### Instructions to follow
Each entry that follows should be given again word for word; please leave out its pictures.
===============
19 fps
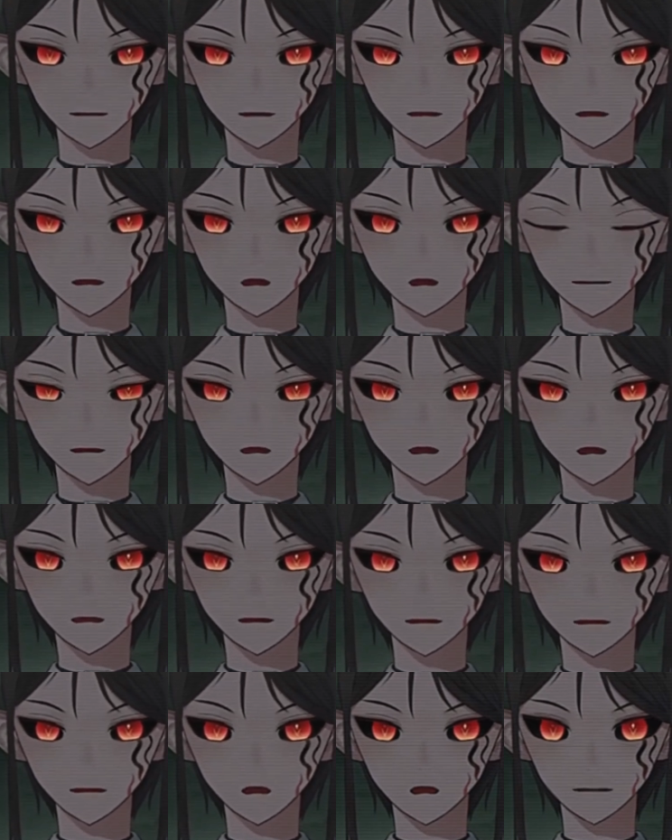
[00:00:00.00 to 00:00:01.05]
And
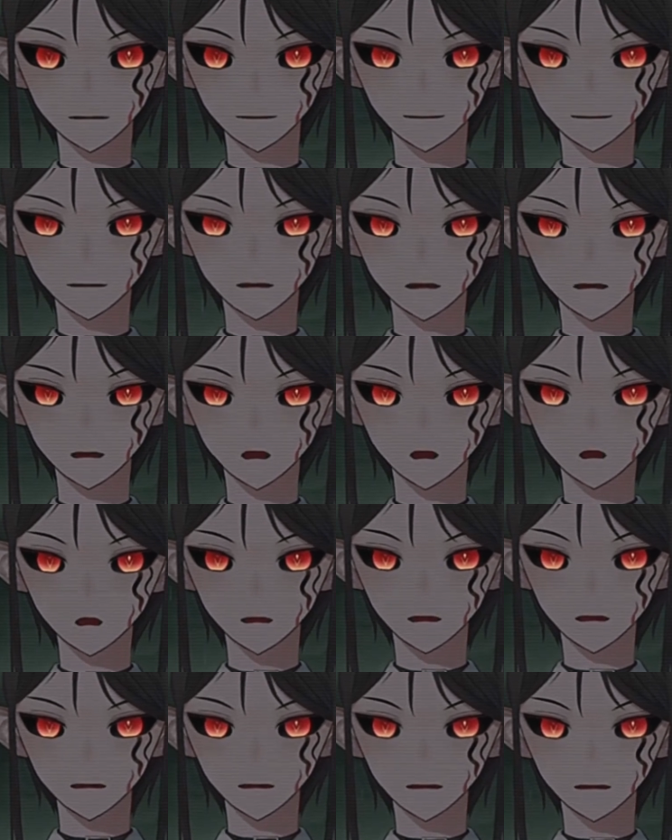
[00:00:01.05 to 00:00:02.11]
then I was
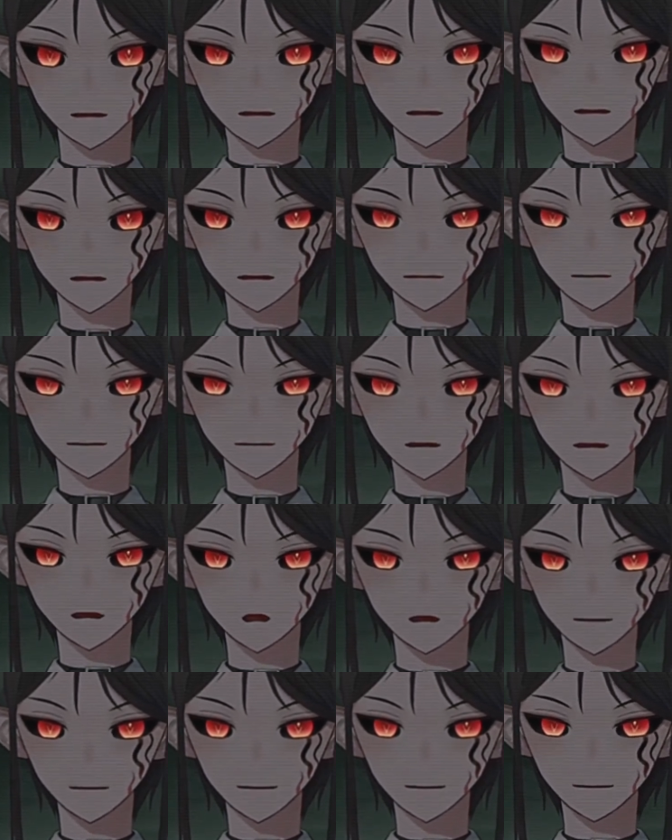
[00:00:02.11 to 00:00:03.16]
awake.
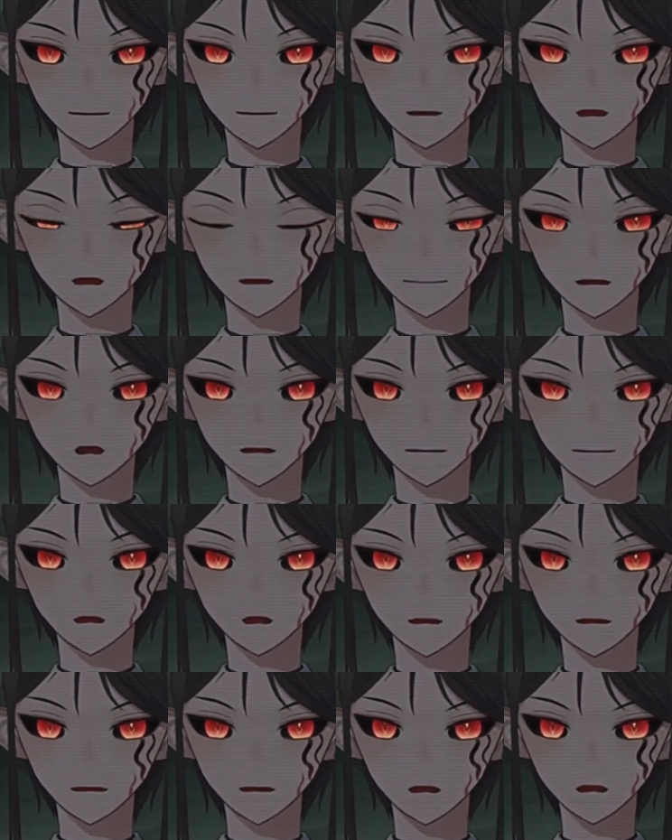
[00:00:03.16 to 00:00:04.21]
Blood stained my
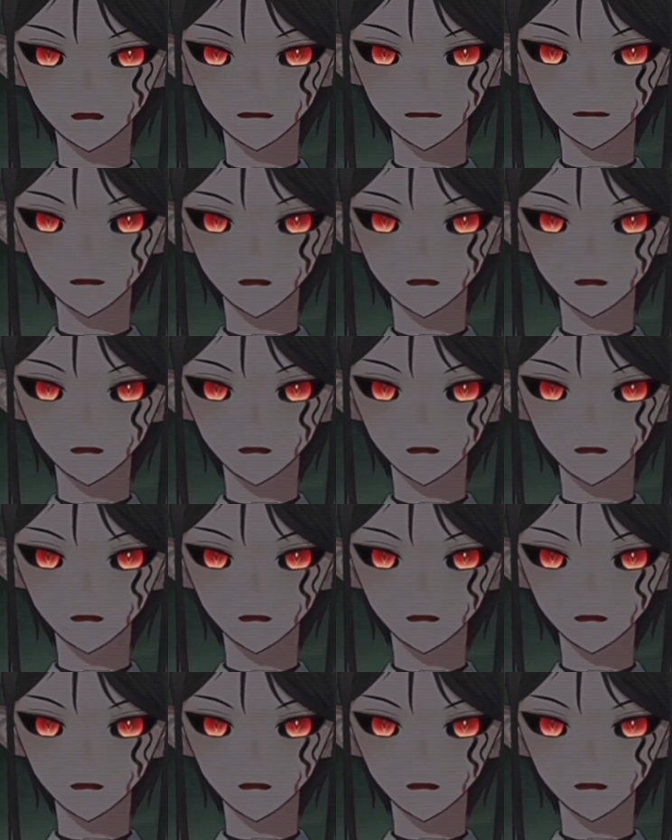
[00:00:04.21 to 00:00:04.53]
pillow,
===============
### Task result
19 fps
[00:00:00.00 to 00:00:01.05]
And
[00:00:01.05 to 00:00:02.11]
then I was
[00:00:02.11 to 00:00:03.16]
awake.
[00:00:03.16 to 00:00:04.21]
Blood stained my
[00:00:04.21 to 00:00:04.53]
pillow,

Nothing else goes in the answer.